Namun, dia memastikan bahwa Hiswana Migas mendukung rencana pemerintah apapun itu. \"Jadi, kalau ada yang bilang Hiswana keberatan itu salah. Orang yang menyatakan itu sudah kami pecat dari organisasi. Dan dia tidak mewakili semua pengusaha SPBU di seluruh Indonesia. Kekhawatiran soal omset kan sebenarnya bukan masalah harga. Tapi lokasi. Dimana SPBU itu berada dan siapa saja yang biasa beli disana,\" ungkapnya.
Sebagai catatan, upaya pemisahan lokasi penjualan produk SPBU dengan dua harga dengan membagi SPBU dilakukan untuk menghindari penyelewengan. Dalam pernyataan Menteri ESDM Jero Wacik, memperbolehkan mobil pribadi ke lokasi penjualan bisa memancing penyelewengan.
\"Kalau ada dua SPBU, nanti kan mobil diarahkan ke SPBU yang menjual BBM harga baru,\" ungkapnya
Permasalahan tersebut turut mendapat tanggapan dari pengamat migas Komaidi Notonegoro. Deputi Direktur ReforMiner Institute itu menganggap hal tersebut merupakan konsekuensi dari rencana pembatasan pemerintah.
\"Namanya upaya pembatasan itu pasti menghasilkan masalah. Memang bisa ditangani, tapi pasti ada masalah muncul kembali,\" ujarnya.

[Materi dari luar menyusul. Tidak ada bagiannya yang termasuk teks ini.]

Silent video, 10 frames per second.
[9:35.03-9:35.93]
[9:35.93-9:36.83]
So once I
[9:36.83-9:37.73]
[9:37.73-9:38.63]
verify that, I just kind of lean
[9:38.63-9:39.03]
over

Dia mengaku, idealnya, SPBU yang menjual BBM harga Rp 4.500 tak boleh lagi menjual produk non-subsidi. Sebab, hal tersebut membuat upaya pembagian menjadi kembali rancu.

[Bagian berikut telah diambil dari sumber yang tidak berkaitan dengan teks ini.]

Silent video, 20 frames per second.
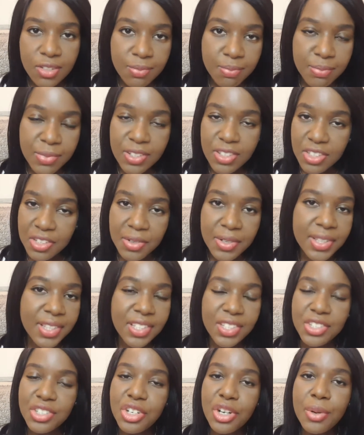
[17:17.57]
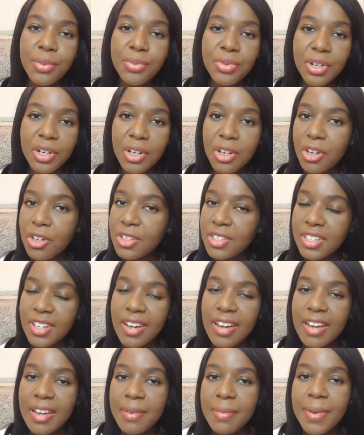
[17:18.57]
been doing this job for a long
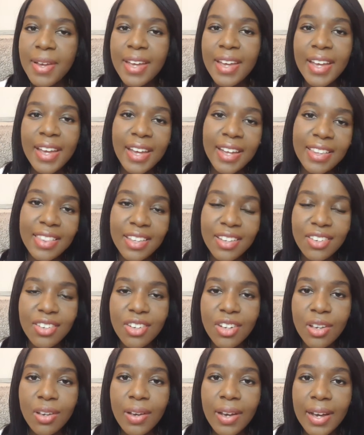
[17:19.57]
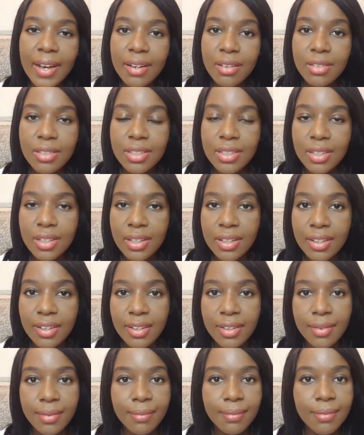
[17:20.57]
time, and they know how
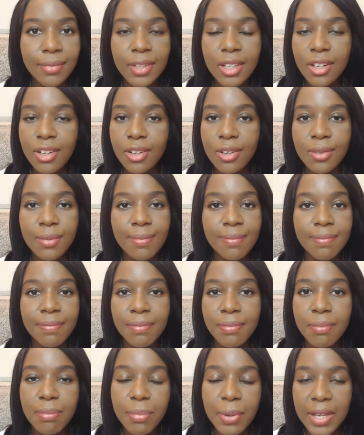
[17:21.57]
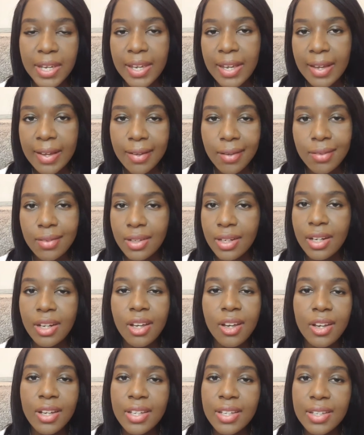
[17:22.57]
to, you know, pick out
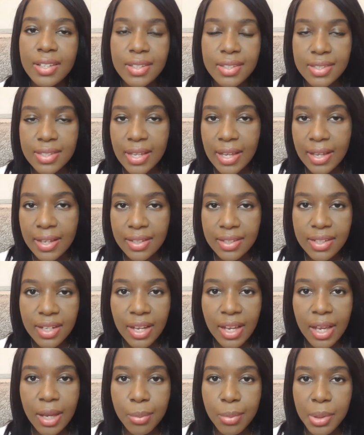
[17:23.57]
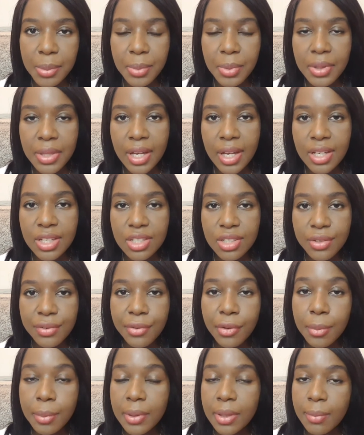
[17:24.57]
liars and people that are just
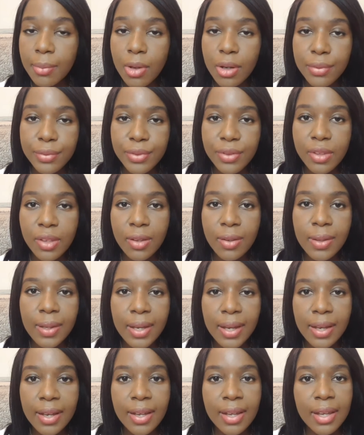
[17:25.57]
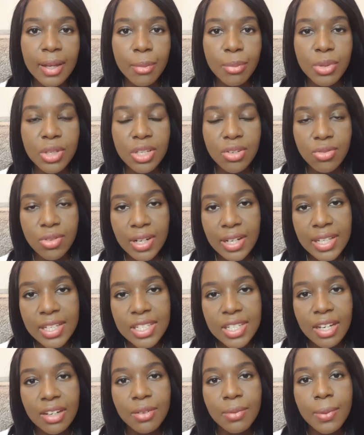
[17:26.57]
fobbing them off. So yeah, be really
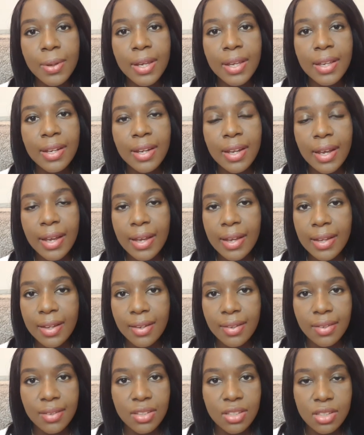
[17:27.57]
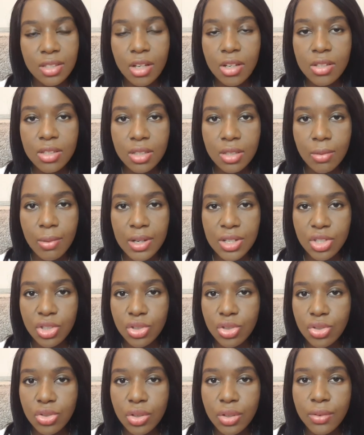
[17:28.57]
genuine and just answer the
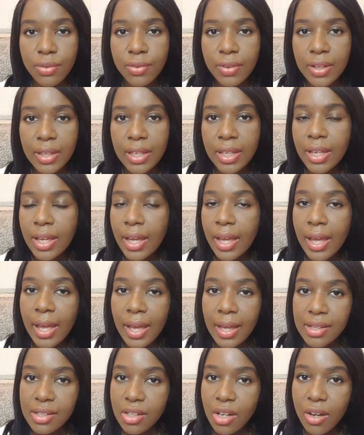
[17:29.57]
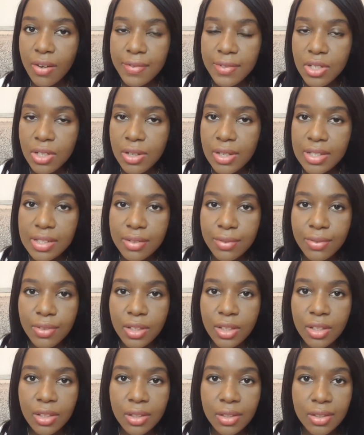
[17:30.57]
questions truthfully. And after your
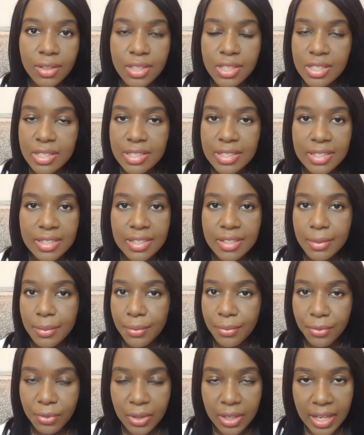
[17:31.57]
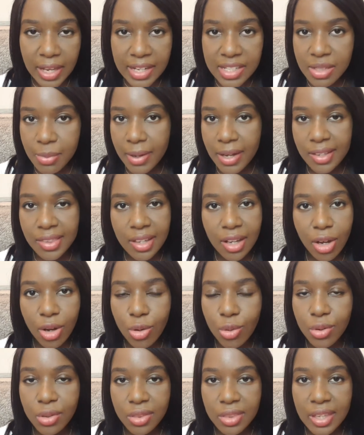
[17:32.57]
interview, just forget about that
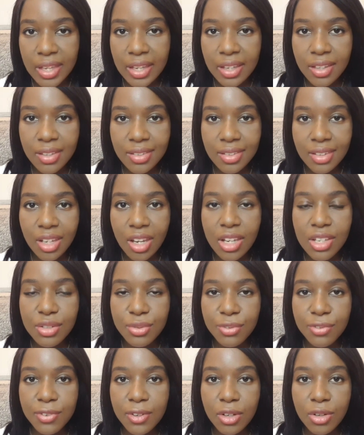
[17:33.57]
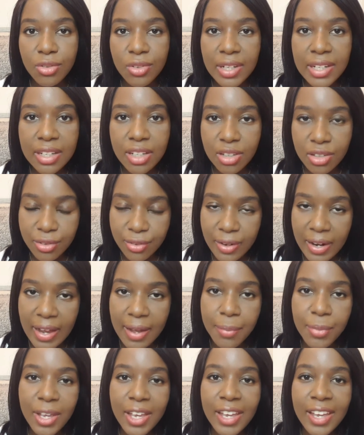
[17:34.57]
whole thing, because you're going to feel really
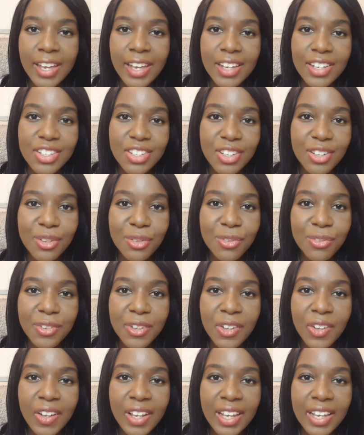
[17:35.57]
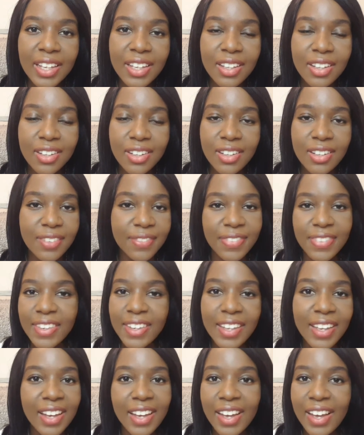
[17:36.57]
crap and you're going to feel like,
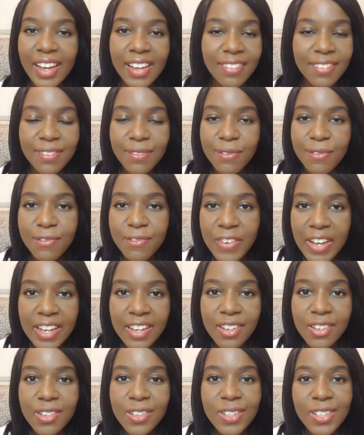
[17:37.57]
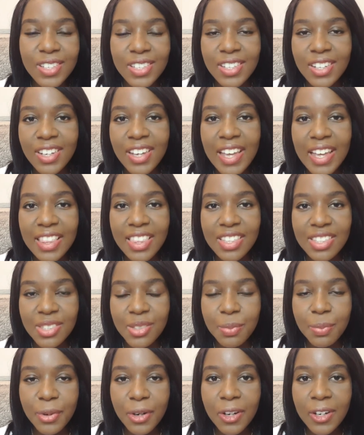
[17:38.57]
I've failed to get this
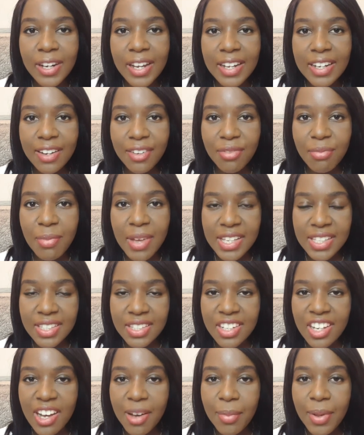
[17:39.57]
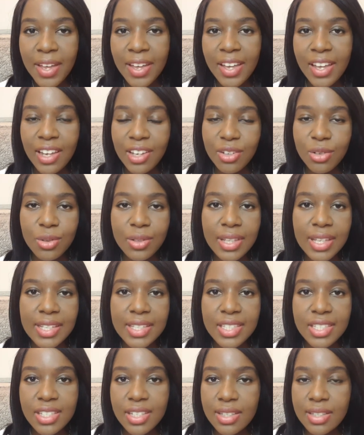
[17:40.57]
spot and I've messed up and all
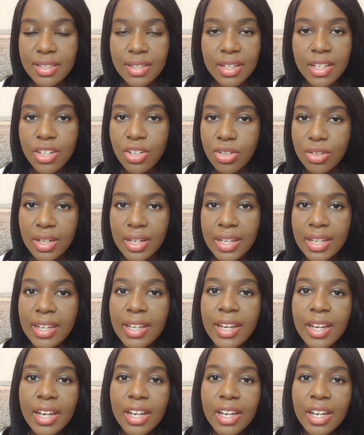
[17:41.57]
this. Just literally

\"Kalau dijual di sana (SPBU harga Rp 4.500) siapa pasarnya. Sepeda motor pasti memilih BBM subsidi. Sedangkan kalau mobil pribadi bisa masuk ke sana, buat apa dua SPBU. Tapi, kalau SPBU hanya menjual premium, markset share mereka menjadi semakin kecil,\" ujarnya.

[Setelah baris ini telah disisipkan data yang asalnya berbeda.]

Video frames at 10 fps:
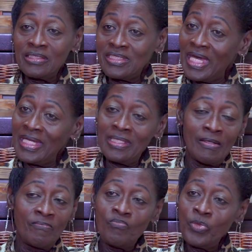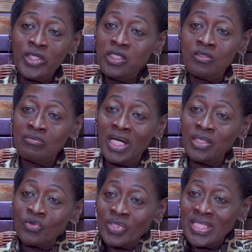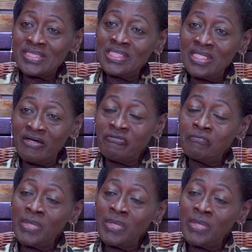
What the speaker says: Then you might raise enough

Lalu, bagaimana solusinya? Komaidi menyatakan harusnya ada kebijakan tegas dalam penghematan anggaran. Contohnya, memukul rata kenaikan harga BBM bersubsidi. Menurutnya, kenaikan harga meski hanya Rp 500 lebih berdampak daripada membuat menaikkan Rp 2.000 bagi mobil pribadi.
\"Kalau misalnya dinaikkin Rp 500 saja sudah keliatan besarnya. Tinggal kalikan 46 juta kiloliter (jumlah kuota BBM bersubsidi). Tapi kalau skema ini kan hanya dikalikan pada porsi konsumsi mobil pribadi. Yang mungkin hanya 30 persen saja dari total konsumsi. Itu kalau mau tegas. Tapi kalau mau pencitraan ya tak tahu juga,\" jelasnya.